陈佳琪等(2006)[21]通过对美、日制造业技术联盟发展经验的解说,阐述了东北制造业企业技术联盟实践中采用纵向、横向联盟形式以避免一体化导致的额外成本增加的必要性与可行性。张晖明等(2006)[6]论述美国技术创新战略联盟发展中的联盟分布的行业领域、联盟企业的地域分布、联盟方式、联盟目的的变化,进而启示发展中国家和地区的企业掌握其新的经营理念、把握其提升技术的有利时机。丁娟等(2011)[22]通过对国外海洋领域技术创新战略联盟实践及其发展动向的分析,启示国内涉海企业要加强联盟实践理论的研究、联盟伙伴应扩展到广大中小涉海企业、联盟方式可以多元化和多样化、注重联盟组织的有效结合和运转。可见,这些研究把国外产业技术创新战略联盟的理论与实践的前沿动向和成功经验及时地介绍到国内,并为国内产业技术创新战略联盟的构建提供了良好的启示和有益的借鉴。

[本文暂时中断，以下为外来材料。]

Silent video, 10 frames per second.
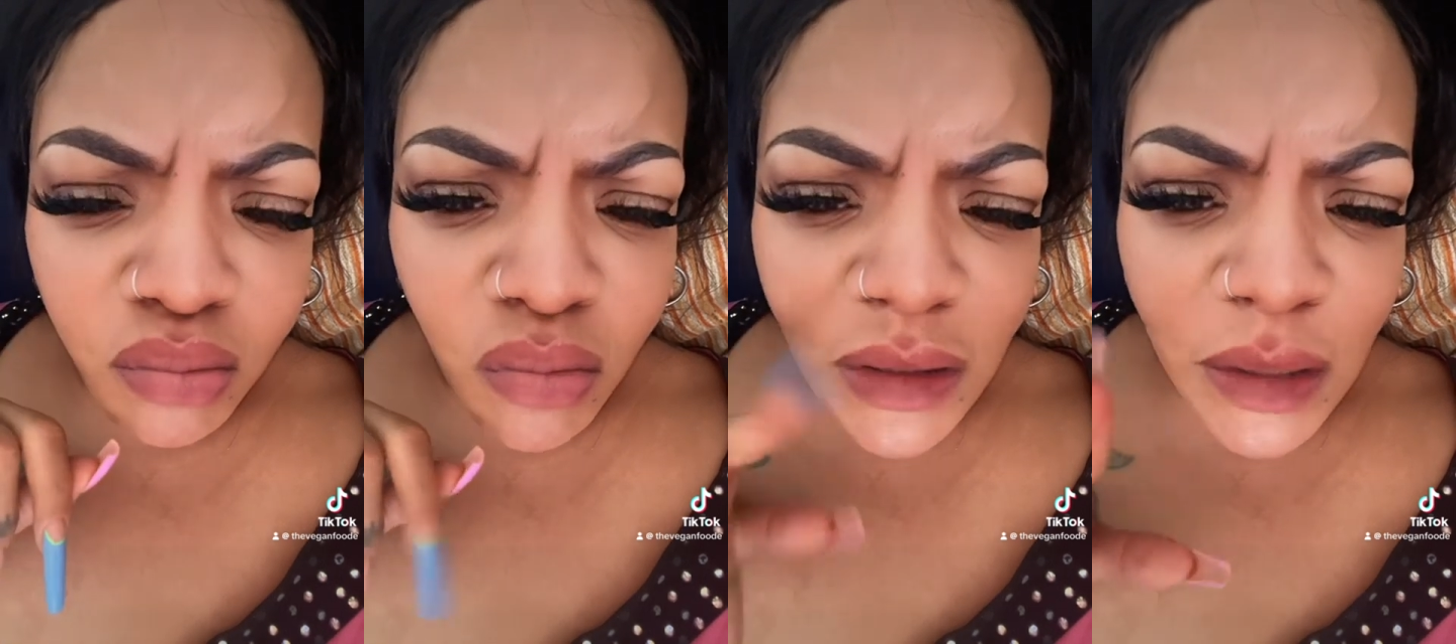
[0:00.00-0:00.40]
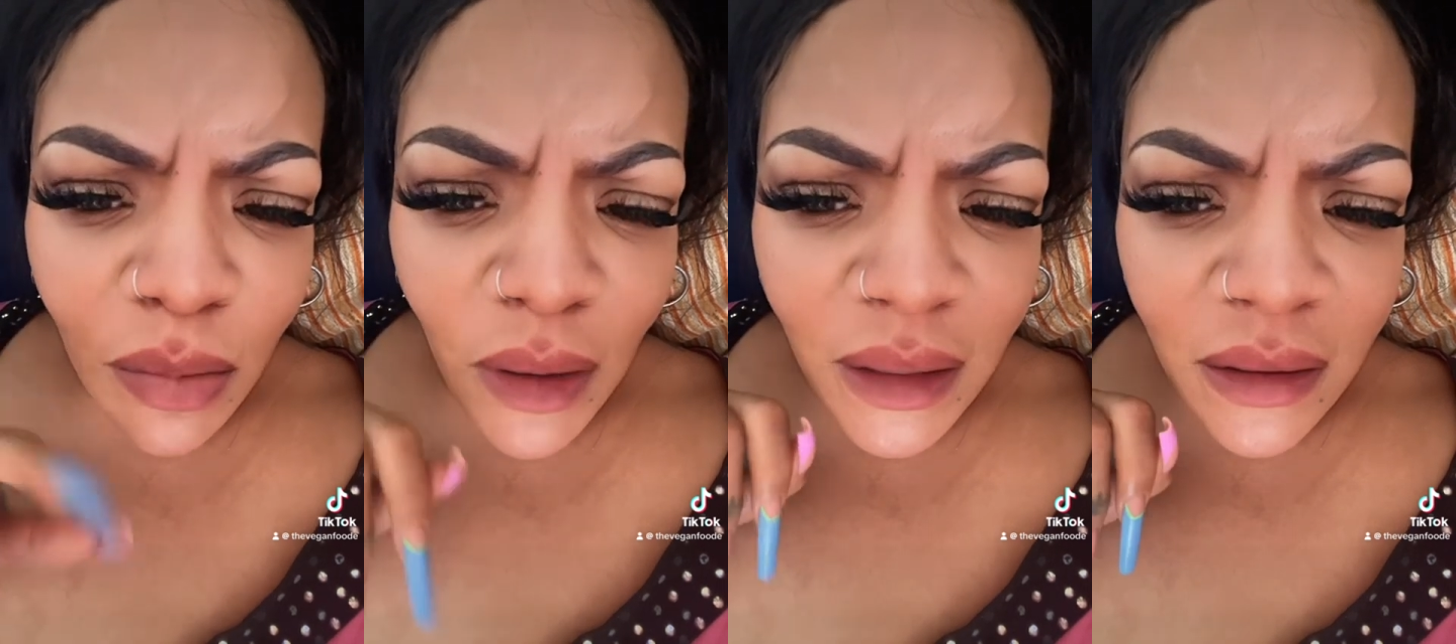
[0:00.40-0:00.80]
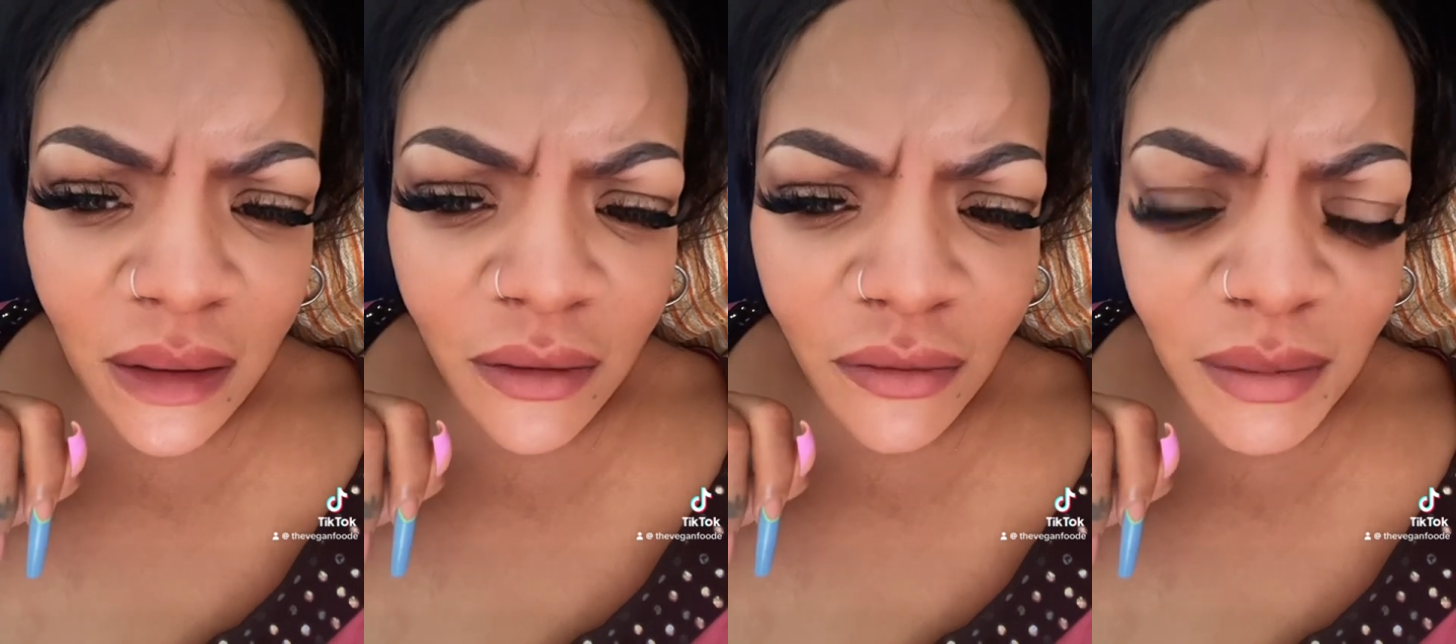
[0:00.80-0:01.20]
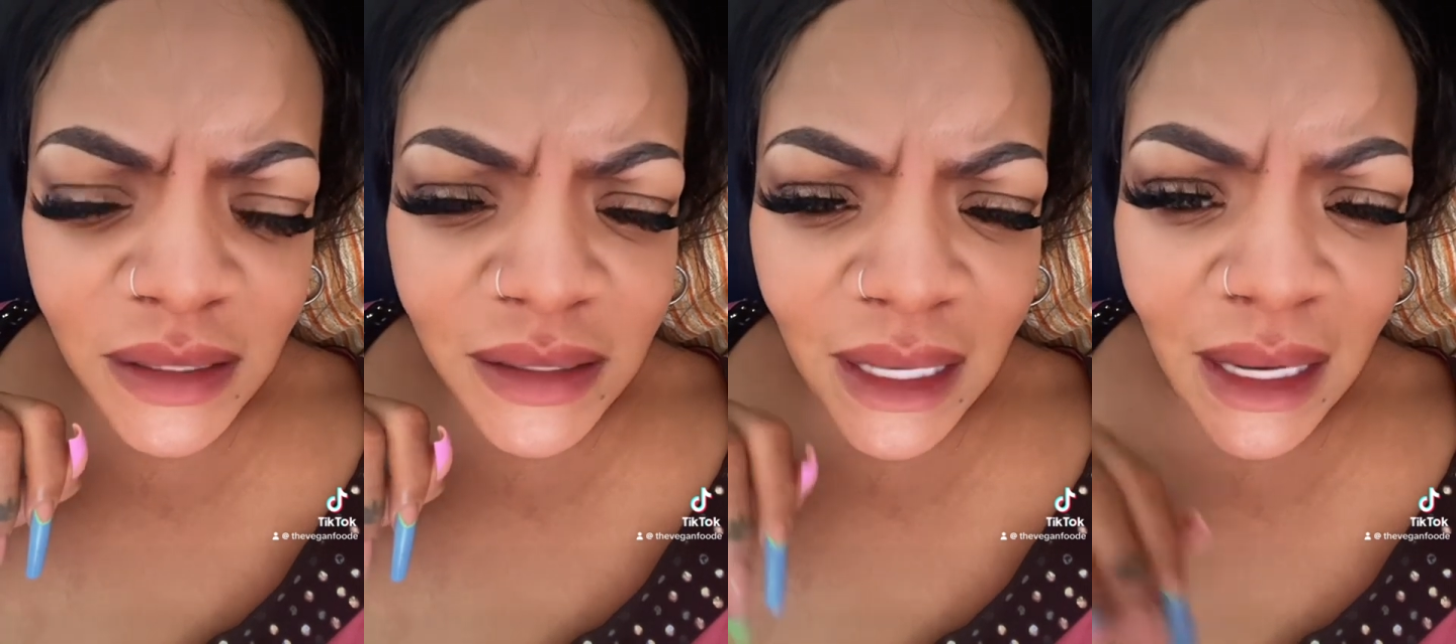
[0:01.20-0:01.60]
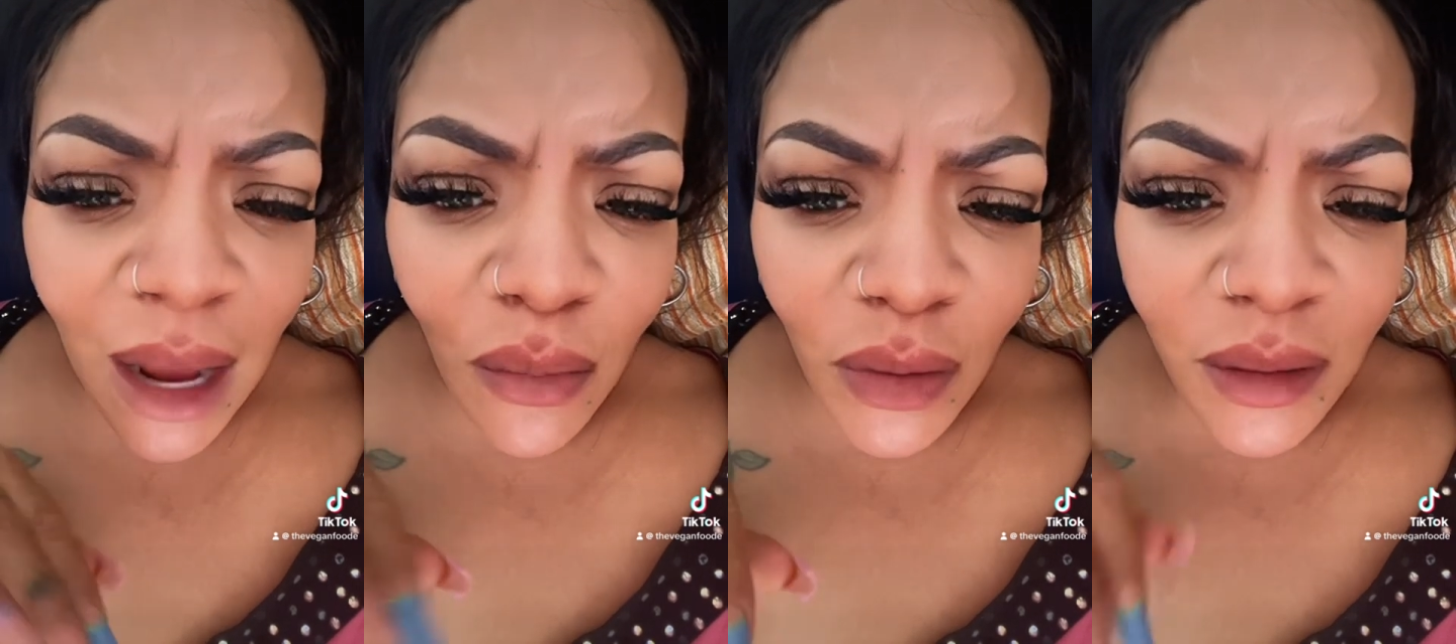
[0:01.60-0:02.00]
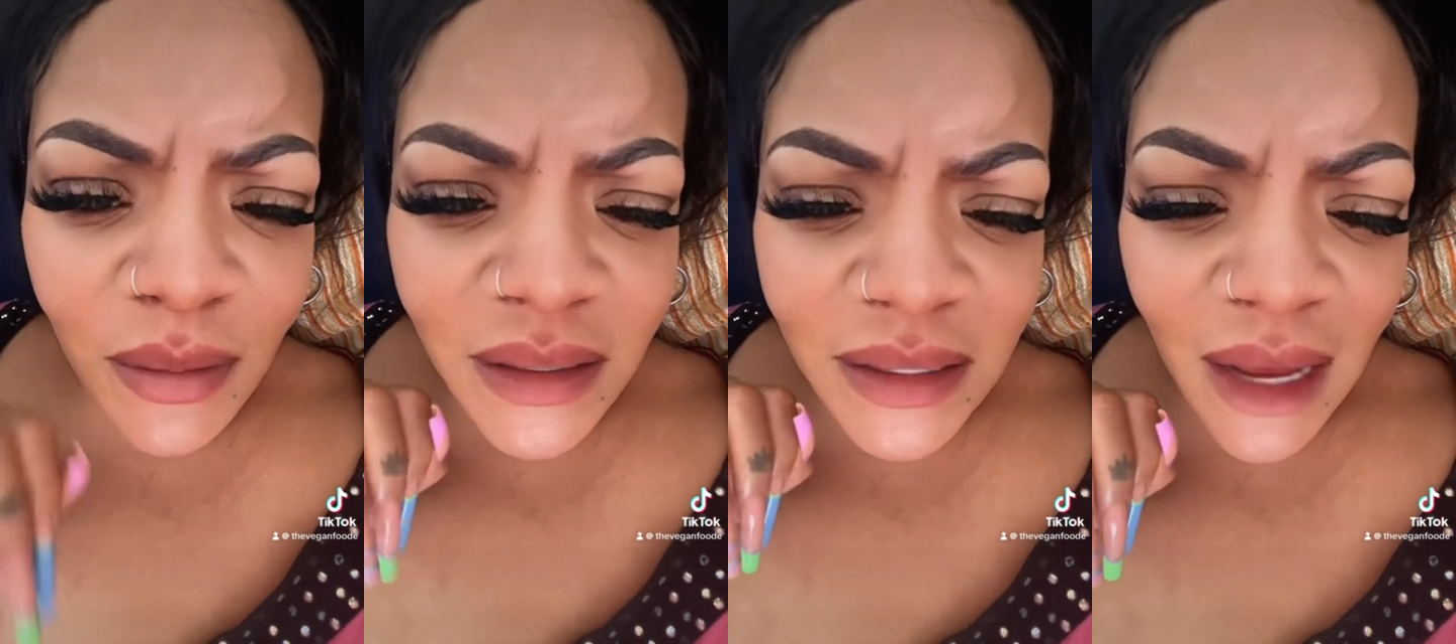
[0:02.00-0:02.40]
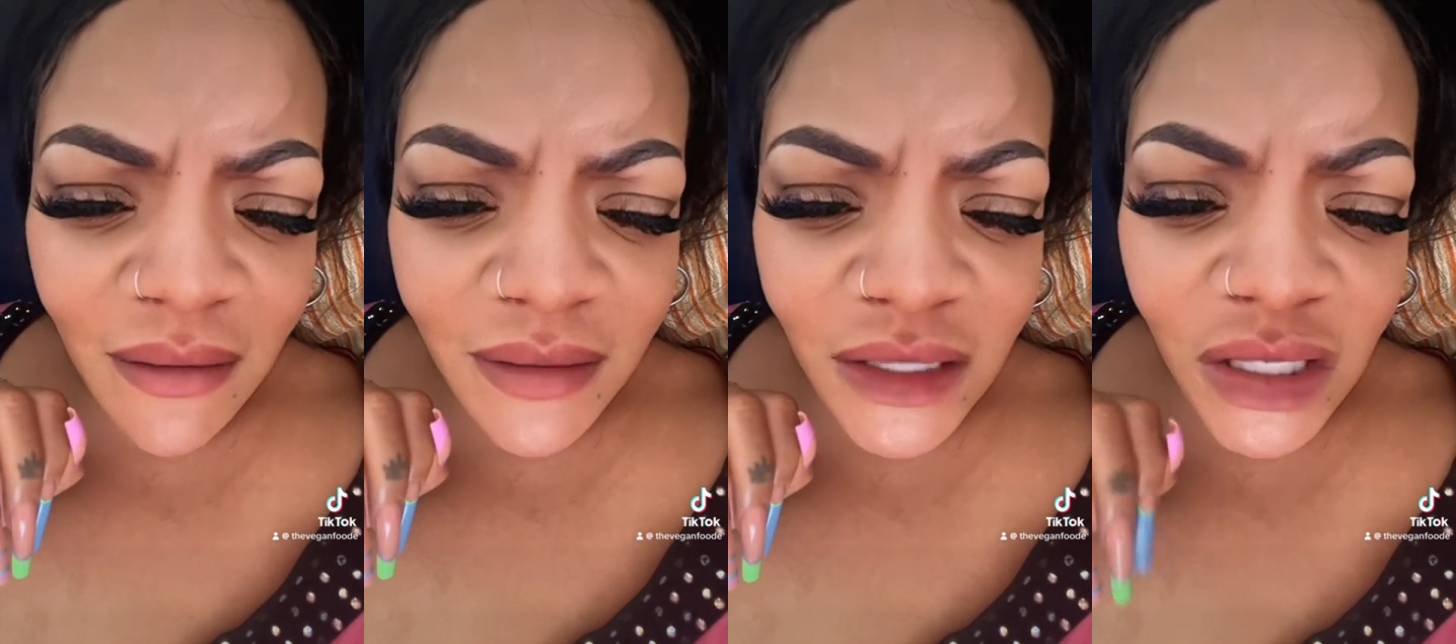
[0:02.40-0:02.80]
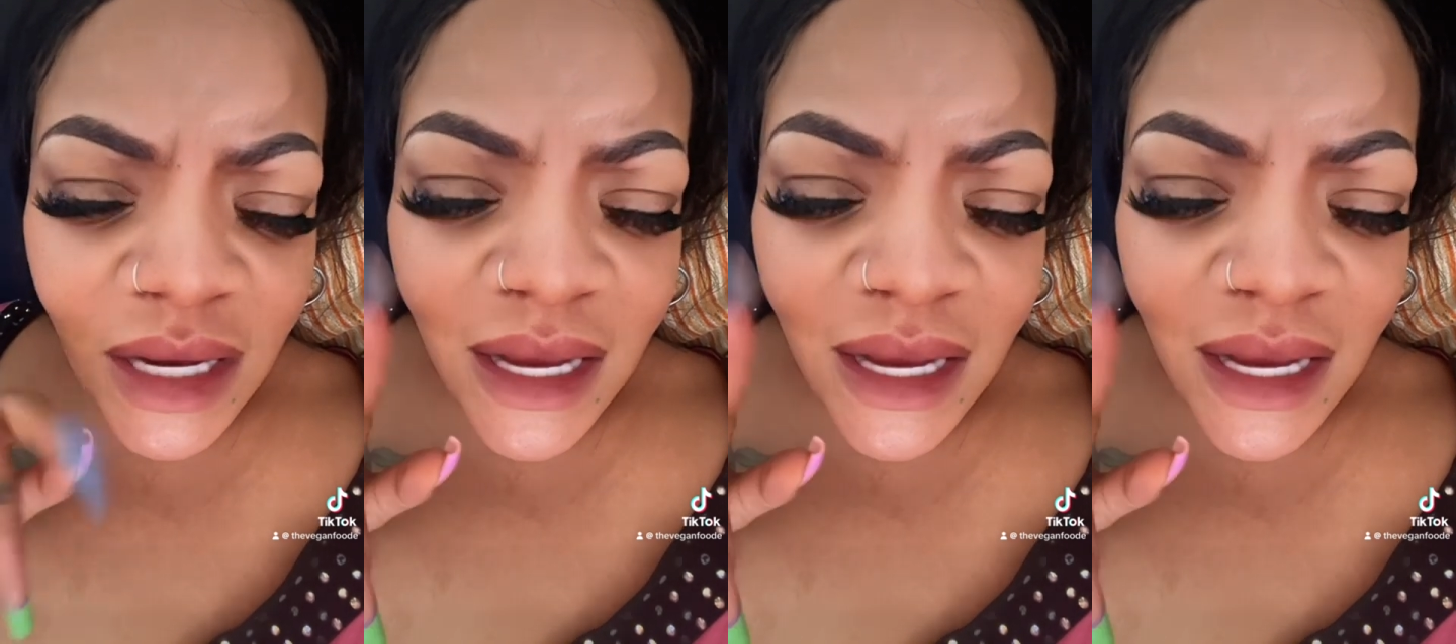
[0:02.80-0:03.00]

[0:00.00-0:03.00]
what's the point of me saying I would have been savage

在国内学界和业界,产业技术创新战略联盟的理论研究与建设实践正处于拓展阶段,研究探索已有十余年,有了一定的学术积累,实践活动亦取得初步的成效。基于此,对于其后续课题提出几点管见,谨供同行参考。
第一,明确概念属性。概念明确,是正确思维的首要条件。没有明确的“产业技术创新战略联盟”概念,就不会有合乎发展规律的产业技术创新战略联盟的建设与实践。要检验先行研究中的“产业技术创新战略联盟”这个概念是否明确,首先要问:产业技术创新战略联盟有哪些特有属性,这是从内涵方面来检验概念;其次要问:哪些联盟是产业技术创新战略联盟,这是从外延方面来检验概念。如果能够明确地指出这两个方面,那么,关于产业技术创新战略联盟的概念,就是明确的。反之,就是不明确的。笔者认为,作为产业技术创新战略联盟决定性的特有属性,或许可以考虑以下几个属性:①联合性——企业、政府、高校和科研院所之间结成的联合关系。其中,企业是主导方,是研发课题的主要提出者,也是经费的主要投入者,更是成果的主要应用者,然而未必是研发力量的主体;政府是引导者和推动者;高校和科研院所则是主要参与者。三者构成联盟的战略三角,以稳定长期的合作关系。②战略性——企业为了获取竞争优势而进行的相互依存的战略性合作,而这一合作应有全局性、长远性和根本性。③产业特性——紧扣重大产业需求,开展产业发展战略研究和关键技术研发。④技术创新性——瞄准产业技术前沿,突破产业关键技术,更重要的是其商业价值的实现以及整个企业竞争力的提升。另外,先行研究中所看到的关于产业技术创新战略联盟的划分几乎是美国、日本学者的研究成果。国内产业技术创新战略联盟的划分亦需要学界的探索和研究,其划分标准或划分根据应该符合国情以及业界实际。这方面邸晓燕等(2011)[23]80做了一些初步尝试,给出了国内产业技术创新战略联盟的5 种类型——集中型对称伙伴联盟、分散型对称竞争联盟、分散型不对称竞争联盟、集中型对称竞争联盟、集中型不对称竞争联盟。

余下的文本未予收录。